Thursday, November 20, 2008

Senate Testimony: AARP Deceptively Selling Health Insurance to Seniors

Cross posted at The Next Right

Seniors are a key target for scammers and fraudulent sales. It turns out that AARP, the organization supposedly looking out for seniors, has been selling seniors limited benefit health insurance via deceptive marketing. Caught red-handed, AARP has now stopped marketing the plans and is “investigating” its own practices.

“After a Senate inquiry found evidence of deceptive marketing, AARP, the lobby for older Americans, has hired an outside investigator to look into sales of some of its popular health insurance products.

“AARP and UnitedHealth Group, one of the nation’s largest insurers, have voluntarily suspended sales of the policies, which pay fixed cash benefits — often much less than consumers had expected — for selected services.”

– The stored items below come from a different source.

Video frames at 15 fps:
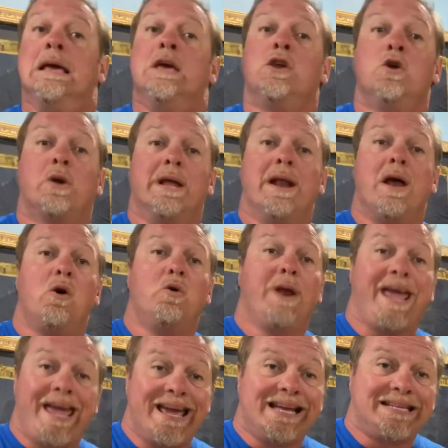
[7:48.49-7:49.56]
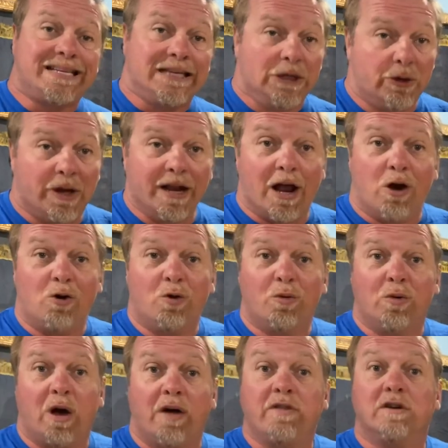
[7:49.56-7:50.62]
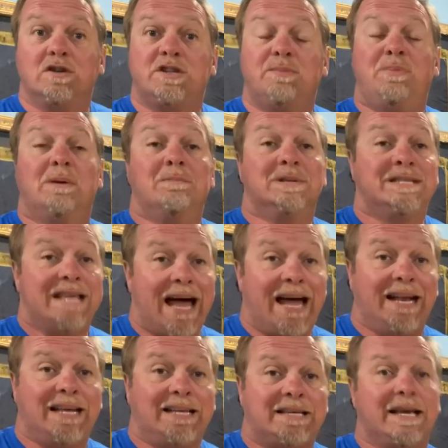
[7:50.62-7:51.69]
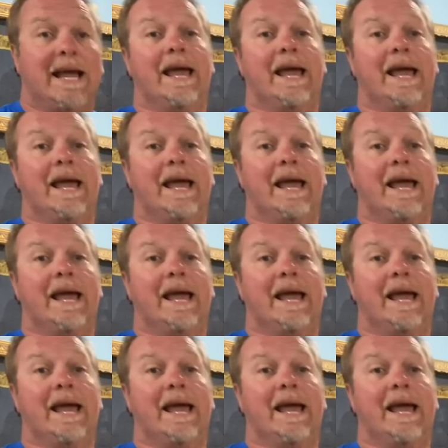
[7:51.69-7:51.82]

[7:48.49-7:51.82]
You can own it. You can own others to put beside it.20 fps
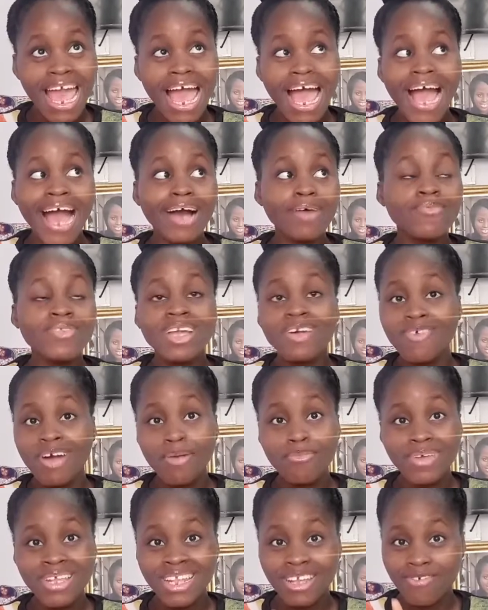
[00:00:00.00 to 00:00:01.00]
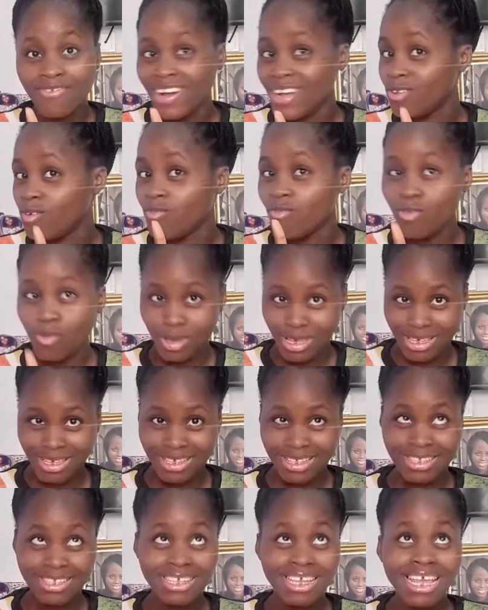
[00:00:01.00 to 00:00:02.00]
I've never been a fan of
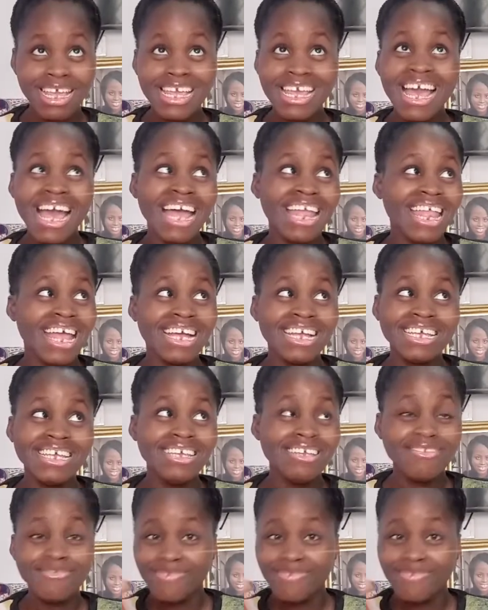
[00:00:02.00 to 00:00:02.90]
cooking. And I,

AARP which criticizes private insurers for “hard-sell tactics” has been hawking limited benefit plans which gloss over the fact that they are only effective for low-cost procedures. For example, its Medical Advantage plans only cover up to $5,000 for surgeries. AARP’s marketing touts coverage in relation to low-cost surgical procedures. This leaves policy holders high and dry when serious medical needs arise. For example, Lisa Kelly of Texas testified before that Senate Finance Committee:

that she discovered the limits of her AARP policy when she went to the M. D. Anderson Cancer Center in Houston for treatment of leukemia. The hospital demanded a check for $45,000 up front, Ms. Kelly testified.


AARP’s press release on the issue omits any mention of ethical and marketing concerns and fails to mention even a single problem that has pressured it to suspend “marketing and sales of these fixed benefit indemnity products.”

Though AARP, bills itself as “a nonprofit, nonpartisan membership organization”, the New York Times notes AARP is actually:

“a huge business that offers travel services, life and homeowner’s insurance, mutual funds and credit cards. Its operating revenue last year was $1.2 billion, more than 40 percent of which came from royalties, according to its 2007 financial statement.”